[Dataset entries]
════════════════

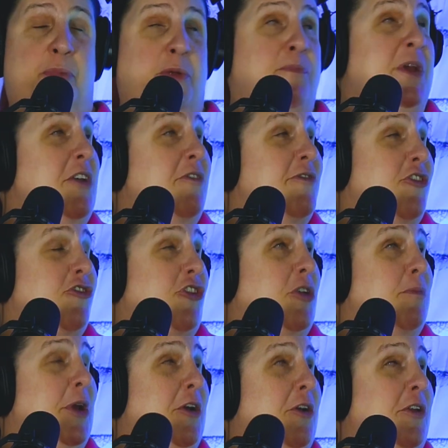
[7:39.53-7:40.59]
but being visually
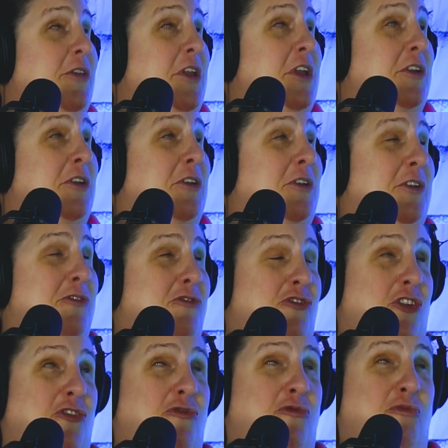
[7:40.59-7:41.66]
impaired and then
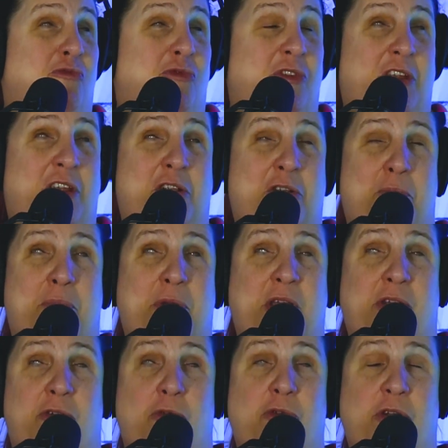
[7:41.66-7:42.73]
just, you know,
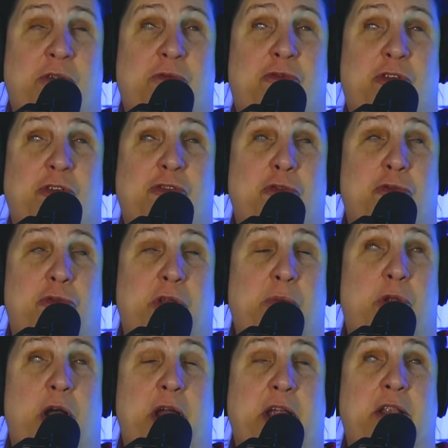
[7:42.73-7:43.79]
going to totally
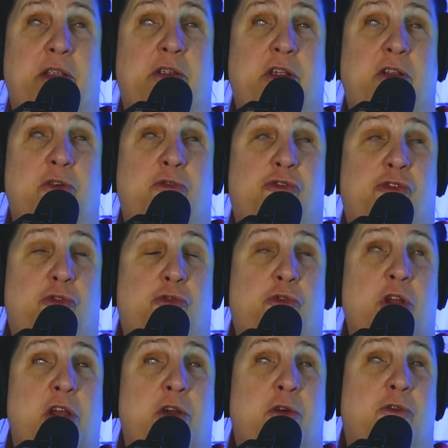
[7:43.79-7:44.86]
blind, you know, so
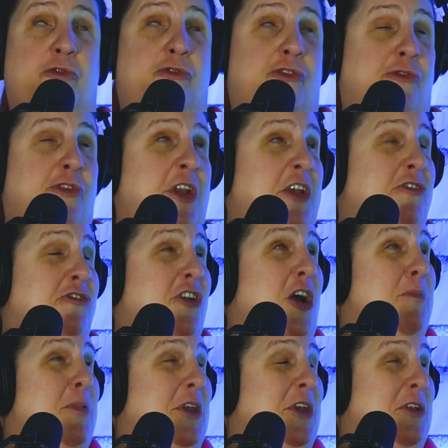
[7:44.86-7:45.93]
today's
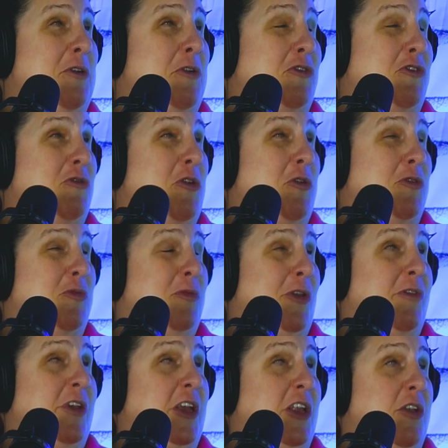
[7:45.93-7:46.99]
topic, you know, as you know, is
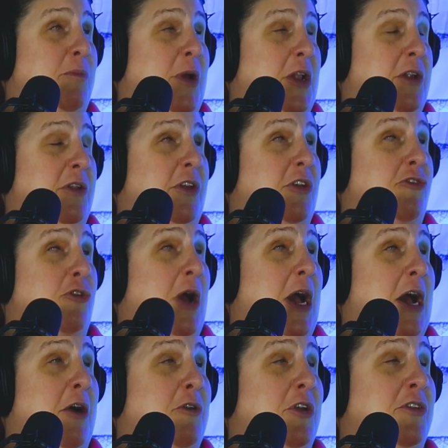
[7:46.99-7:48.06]
living independently. So
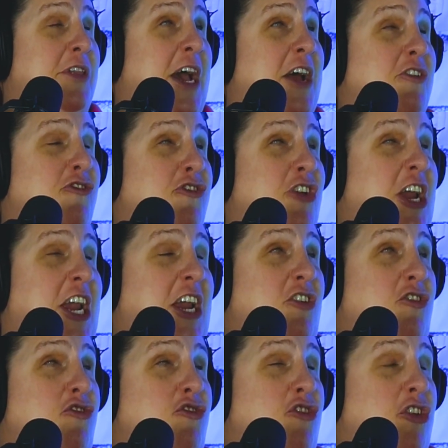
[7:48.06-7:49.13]
how did that
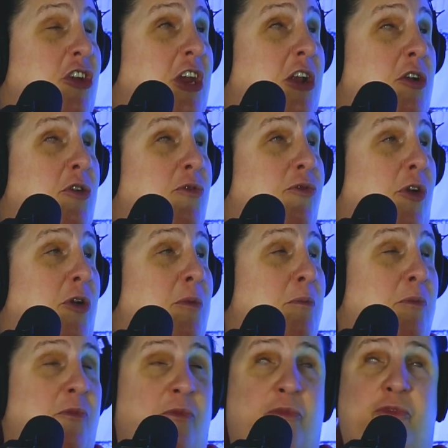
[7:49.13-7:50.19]
change, you know,
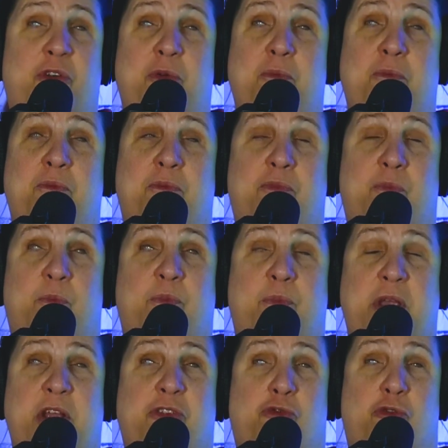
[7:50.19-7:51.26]
from
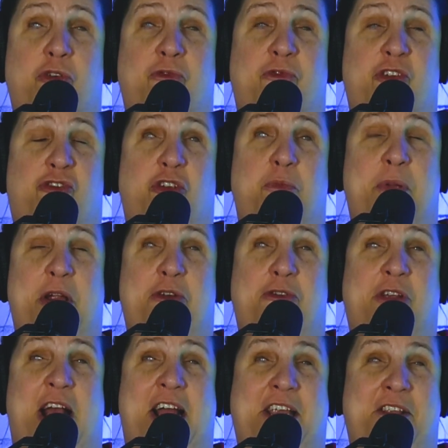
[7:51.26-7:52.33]
being sort of visually impaired
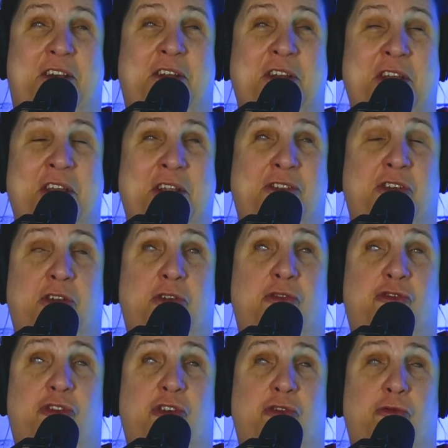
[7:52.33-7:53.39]
kinda to
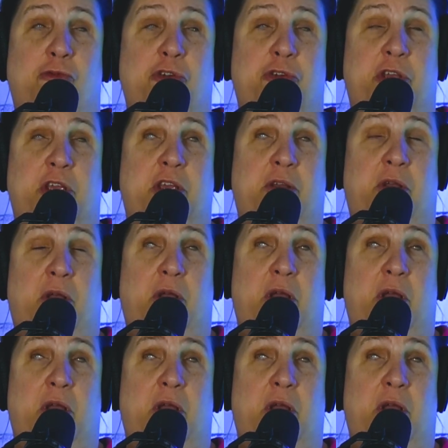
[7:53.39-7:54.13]
really,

════════════════

Task details: Return every record exactly, minus the pictures.

Result of the task:
[7:39.53-7:40.59]
but being visually
[7:40.59-7:41.66]
impaired and then
[7:41.66-7:42.73]
just, you know,
[7:42.73-7:43.79]
going to totally
[7:43.79-7:44.86]
blind, you know, so
[7:44.86-7:45.93]
today's
[7:45.93-7:46.99]
topic, you know, as you know, is
[7:46.99-7:48.06]
living independently. So
[7:48.06-7:49.13]
how did that
[7:49.13-7:50.19]
change, you know,
[7:50.19-7:51.26]
from
[7:51.26-7:52.33]
being sort of visually impaired
[7:52.33-7:53.39]
kinda to
[7:53.39-7:54.13]
really,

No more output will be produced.